Passaggio non banale visto il tuo infortunio…
Io pensavo di non riuscire e lui mi spronava. Voleva che sollevassi il bilanciere fino alla spalla, per me era impossibile, invece dopo 2-3 tentativi sono riuscito a farlo.
Così sei tornato alle corse, possibilmente avendo già un livello molto buono?
Non è più un ciclismo dove puoi tornare alle gare per prepararti. Se arrivi in gara all’80 per cento, vai a prendere sberle. Al 90 per cento, fai molta fatica. Io avevo già un buon livello, però molto lontano dall’essere competitivo. Tanto che alla prima corsa, ad Amburgo, ho tirato per la prima parte. Quando poi hanno iniziato ad accelerare, ho provato a tenere sul primo strappo e poi ho scelto di fermarmi al box. Proprio per non passare il limite. In questi casi bisogna sapersi ascoltare e io per fortuna ho sufficiente esperienza per sapere quando sto esagerando. Ho avuto un rientro abbastanza progressivo.
Hai parlato di un inverno di lavoro.
Ho concluso la fisioterapia riabilitativa, adesso devo lavorare alla performance. Ora ho la base per partire con il lavoro a secco, quindi in palestra. Devo rinforzare la parte addominale per il problema che ho avuto alla schiena, ma anche le gambe.

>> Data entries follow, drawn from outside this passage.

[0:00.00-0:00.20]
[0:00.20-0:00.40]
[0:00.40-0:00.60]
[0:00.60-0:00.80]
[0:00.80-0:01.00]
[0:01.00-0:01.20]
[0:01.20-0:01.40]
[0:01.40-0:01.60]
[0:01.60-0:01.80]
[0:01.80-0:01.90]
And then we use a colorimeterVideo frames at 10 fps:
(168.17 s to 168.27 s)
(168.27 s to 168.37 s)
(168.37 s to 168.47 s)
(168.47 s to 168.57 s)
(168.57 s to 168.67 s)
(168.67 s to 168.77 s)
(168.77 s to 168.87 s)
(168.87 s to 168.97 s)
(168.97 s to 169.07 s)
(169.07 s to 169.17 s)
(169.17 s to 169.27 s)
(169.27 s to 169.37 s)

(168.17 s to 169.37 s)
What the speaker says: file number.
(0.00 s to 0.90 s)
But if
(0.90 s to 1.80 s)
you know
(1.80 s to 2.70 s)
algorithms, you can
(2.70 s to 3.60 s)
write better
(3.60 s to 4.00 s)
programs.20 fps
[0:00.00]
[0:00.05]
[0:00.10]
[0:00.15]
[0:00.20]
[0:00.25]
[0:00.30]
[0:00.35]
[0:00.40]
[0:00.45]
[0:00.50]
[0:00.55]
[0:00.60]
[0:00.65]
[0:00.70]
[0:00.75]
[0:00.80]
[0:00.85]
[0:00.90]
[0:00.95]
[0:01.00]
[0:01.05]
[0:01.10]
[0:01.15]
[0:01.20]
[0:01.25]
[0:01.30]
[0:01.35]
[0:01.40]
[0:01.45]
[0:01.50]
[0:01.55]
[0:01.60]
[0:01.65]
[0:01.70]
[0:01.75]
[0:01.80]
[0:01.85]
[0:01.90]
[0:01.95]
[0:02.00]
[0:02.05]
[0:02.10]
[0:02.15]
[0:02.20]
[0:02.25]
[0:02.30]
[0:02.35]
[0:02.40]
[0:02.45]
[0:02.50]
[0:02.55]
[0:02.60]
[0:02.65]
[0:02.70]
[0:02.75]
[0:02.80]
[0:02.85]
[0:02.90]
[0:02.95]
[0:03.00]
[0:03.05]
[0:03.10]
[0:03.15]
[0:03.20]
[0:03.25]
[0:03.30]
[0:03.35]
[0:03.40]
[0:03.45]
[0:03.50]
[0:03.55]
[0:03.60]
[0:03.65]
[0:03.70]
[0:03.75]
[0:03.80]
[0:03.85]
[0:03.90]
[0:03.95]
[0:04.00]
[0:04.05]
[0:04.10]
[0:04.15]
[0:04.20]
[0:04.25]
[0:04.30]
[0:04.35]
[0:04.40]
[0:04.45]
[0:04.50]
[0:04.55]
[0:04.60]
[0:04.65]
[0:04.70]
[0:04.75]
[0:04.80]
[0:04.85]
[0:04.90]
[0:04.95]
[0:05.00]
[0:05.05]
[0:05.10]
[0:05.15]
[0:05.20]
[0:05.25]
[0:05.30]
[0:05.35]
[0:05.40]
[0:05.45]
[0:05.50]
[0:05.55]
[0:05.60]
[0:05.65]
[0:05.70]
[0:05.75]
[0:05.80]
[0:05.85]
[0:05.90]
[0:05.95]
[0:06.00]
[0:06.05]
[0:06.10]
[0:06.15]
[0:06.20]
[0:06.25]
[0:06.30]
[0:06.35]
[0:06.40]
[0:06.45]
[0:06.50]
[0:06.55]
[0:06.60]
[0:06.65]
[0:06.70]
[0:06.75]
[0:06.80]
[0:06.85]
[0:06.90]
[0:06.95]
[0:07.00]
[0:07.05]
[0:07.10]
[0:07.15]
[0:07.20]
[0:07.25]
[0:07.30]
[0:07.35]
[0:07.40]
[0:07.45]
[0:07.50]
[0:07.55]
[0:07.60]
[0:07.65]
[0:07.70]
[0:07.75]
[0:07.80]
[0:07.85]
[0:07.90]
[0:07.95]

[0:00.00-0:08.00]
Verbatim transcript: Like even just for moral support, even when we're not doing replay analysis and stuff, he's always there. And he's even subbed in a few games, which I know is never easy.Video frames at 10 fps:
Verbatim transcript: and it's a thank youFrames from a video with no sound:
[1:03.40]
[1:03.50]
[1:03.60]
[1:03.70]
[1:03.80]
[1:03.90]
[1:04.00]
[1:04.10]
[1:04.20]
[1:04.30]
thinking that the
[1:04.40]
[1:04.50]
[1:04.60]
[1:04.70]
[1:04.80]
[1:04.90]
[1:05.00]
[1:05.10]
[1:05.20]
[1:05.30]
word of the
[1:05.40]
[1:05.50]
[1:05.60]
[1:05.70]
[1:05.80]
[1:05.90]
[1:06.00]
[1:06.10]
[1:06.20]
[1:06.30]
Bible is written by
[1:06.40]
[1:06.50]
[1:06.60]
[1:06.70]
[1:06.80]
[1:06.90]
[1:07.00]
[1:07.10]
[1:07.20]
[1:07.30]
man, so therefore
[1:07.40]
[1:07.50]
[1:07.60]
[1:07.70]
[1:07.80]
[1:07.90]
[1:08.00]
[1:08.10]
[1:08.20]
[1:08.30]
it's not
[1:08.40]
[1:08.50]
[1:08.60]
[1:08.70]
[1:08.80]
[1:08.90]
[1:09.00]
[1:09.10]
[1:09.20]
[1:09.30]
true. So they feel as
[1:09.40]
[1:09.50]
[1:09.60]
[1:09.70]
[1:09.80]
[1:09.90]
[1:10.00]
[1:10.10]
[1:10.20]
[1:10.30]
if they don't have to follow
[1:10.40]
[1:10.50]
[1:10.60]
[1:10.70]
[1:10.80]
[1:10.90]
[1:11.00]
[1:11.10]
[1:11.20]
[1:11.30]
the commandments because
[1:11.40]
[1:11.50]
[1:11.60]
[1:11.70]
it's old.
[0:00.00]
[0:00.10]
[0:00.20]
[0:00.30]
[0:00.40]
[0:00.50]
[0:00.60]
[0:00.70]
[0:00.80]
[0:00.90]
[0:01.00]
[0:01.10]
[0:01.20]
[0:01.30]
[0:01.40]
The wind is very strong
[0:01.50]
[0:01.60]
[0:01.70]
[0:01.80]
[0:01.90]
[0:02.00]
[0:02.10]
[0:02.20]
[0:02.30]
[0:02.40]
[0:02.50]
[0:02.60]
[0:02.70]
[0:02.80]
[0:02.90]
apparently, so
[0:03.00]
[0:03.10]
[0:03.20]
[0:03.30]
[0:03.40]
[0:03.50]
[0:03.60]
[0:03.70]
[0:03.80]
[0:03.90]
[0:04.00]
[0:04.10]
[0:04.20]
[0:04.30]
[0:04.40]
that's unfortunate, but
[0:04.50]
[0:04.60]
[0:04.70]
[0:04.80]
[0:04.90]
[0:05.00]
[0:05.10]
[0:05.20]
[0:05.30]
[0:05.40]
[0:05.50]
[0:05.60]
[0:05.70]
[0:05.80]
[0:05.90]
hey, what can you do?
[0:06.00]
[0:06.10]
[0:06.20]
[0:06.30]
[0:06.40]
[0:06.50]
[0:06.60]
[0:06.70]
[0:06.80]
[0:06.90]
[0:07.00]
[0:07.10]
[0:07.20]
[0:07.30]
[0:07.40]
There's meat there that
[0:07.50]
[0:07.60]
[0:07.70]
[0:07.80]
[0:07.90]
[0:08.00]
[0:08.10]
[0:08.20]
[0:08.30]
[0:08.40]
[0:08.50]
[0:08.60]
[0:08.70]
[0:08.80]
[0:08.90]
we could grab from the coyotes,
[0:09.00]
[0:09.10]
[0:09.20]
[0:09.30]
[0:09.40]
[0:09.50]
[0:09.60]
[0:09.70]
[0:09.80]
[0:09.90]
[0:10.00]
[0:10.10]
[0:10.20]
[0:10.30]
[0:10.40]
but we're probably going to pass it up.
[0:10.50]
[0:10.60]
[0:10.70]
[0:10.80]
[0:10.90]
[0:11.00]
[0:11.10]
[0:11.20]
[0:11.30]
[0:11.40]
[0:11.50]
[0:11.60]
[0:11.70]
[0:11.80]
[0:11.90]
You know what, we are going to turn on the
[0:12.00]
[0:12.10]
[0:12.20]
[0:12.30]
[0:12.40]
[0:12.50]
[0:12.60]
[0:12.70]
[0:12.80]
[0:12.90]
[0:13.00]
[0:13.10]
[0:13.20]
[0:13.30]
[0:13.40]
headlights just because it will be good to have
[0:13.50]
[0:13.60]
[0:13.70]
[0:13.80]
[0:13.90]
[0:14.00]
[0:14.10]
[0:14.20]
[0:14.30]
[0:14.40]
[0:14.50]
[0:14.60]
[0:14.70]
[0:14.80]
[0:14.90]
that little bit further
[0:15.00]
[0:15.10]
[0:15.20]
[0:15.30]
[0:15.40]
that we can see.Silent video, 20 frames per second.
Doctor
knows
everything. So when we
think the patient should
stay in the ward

In più ci saranno degli esercizi specifici anche per la respirazione, perché con il pneumotorace ho perso qualcosa.
La Lidl-Trek sta facendo un bel salto di qualità: essere un road capitain sarà sempre più impegnativo?
Per fare il “road captain” devi essere presente nei momenti cruciali, quindi spero di essere all’altezza nelle corse che contano e, se così non fosse, cercherò di dare il mio contributo. Ci sono anche altri corridori che vengono su molto bene e prima o poi verrà il momento di passare il testimone.